+++ RECORD EXTRACTS
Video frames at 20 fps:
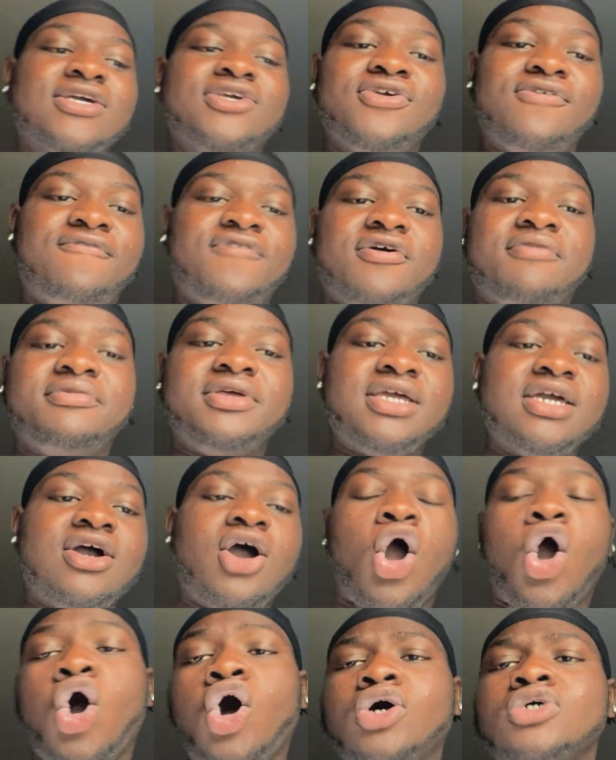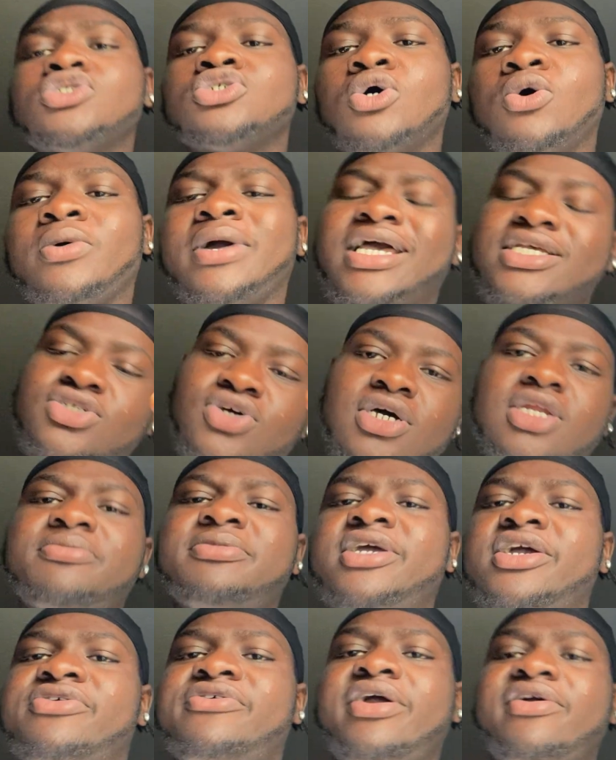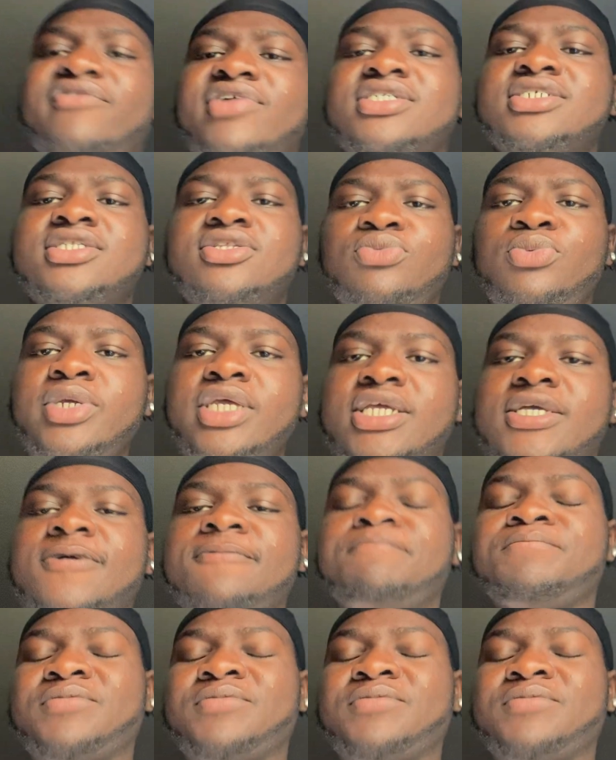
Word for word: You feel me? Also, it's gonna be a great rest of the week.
++++++
+++ RECORD EXTRACTS
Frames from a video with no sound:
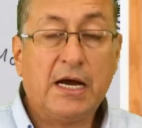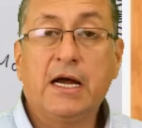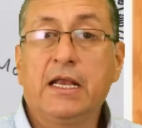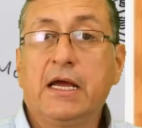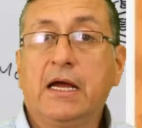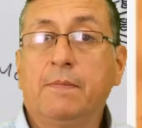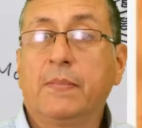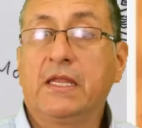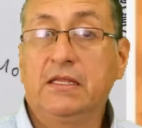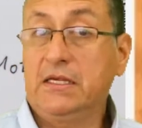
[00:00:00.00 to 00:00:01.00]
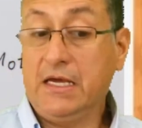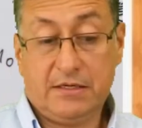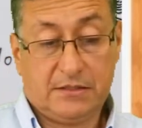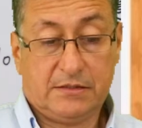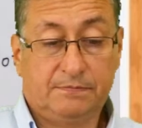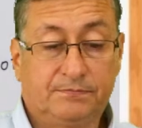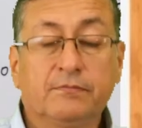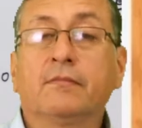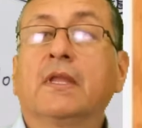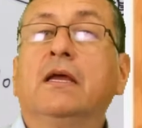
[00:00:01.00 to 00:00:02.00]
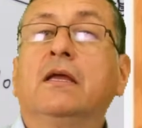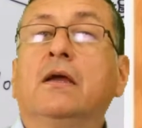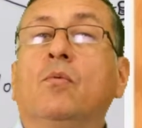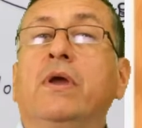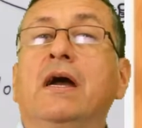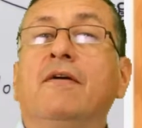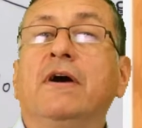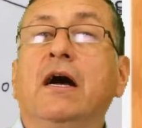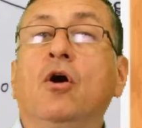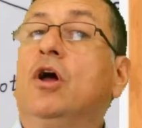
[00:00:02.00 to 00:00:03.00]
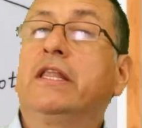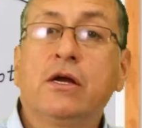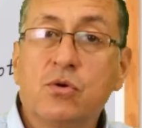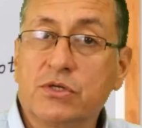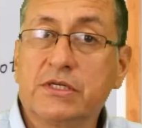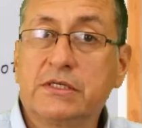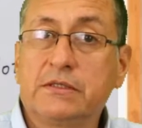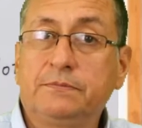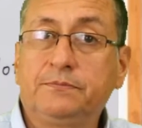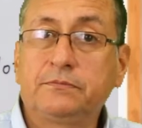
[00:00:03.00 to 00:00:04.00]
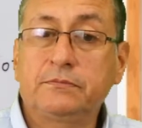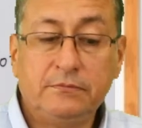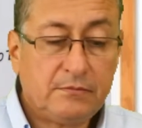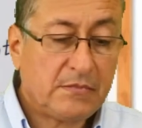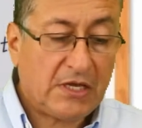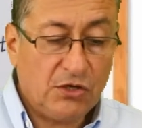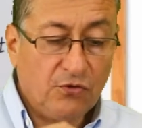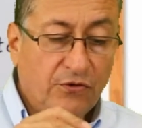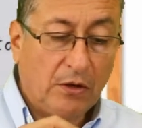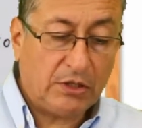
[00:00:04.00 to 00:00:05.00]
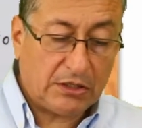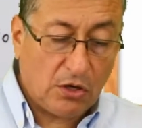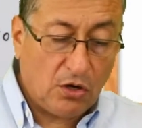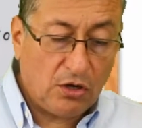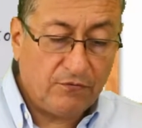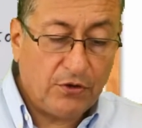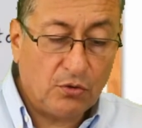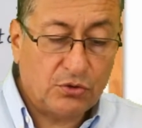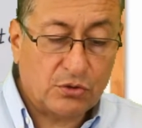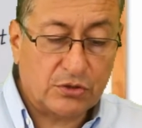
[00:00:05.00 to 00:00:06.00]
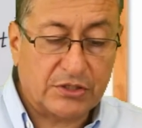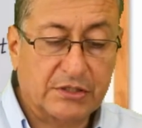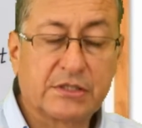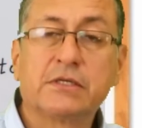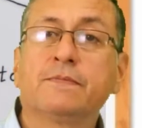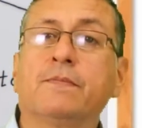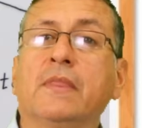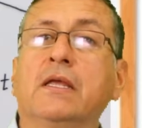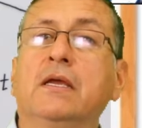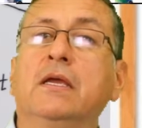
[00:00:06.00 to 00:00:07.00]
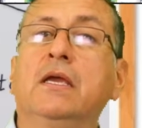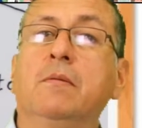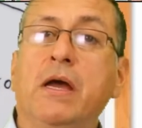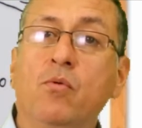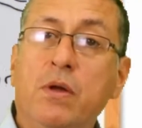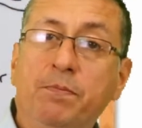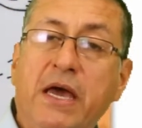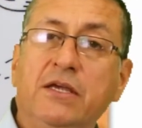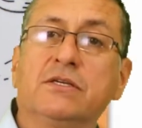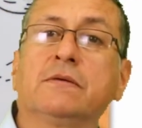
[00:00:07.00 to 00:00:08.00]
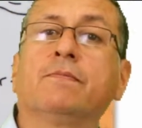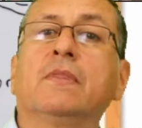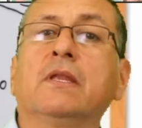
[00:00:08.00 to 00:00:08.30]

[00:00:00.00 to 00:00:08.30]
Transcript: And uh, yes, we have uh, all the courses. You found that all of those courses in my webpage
++++++
Within the data above, the lines from the one with "[00:00:08.00 to 00:00:08.30]" to the one with "Transcript: And uh, yes, we" must be repeated exactly; no other line belongs in the answer.

[00:00:08.00 to 00:00:08.30]

[00:00:00.00 to 00:00:08.30]
Transcript: And uh, yes, we have uh, all the courses. You found that all of those courses in my webpage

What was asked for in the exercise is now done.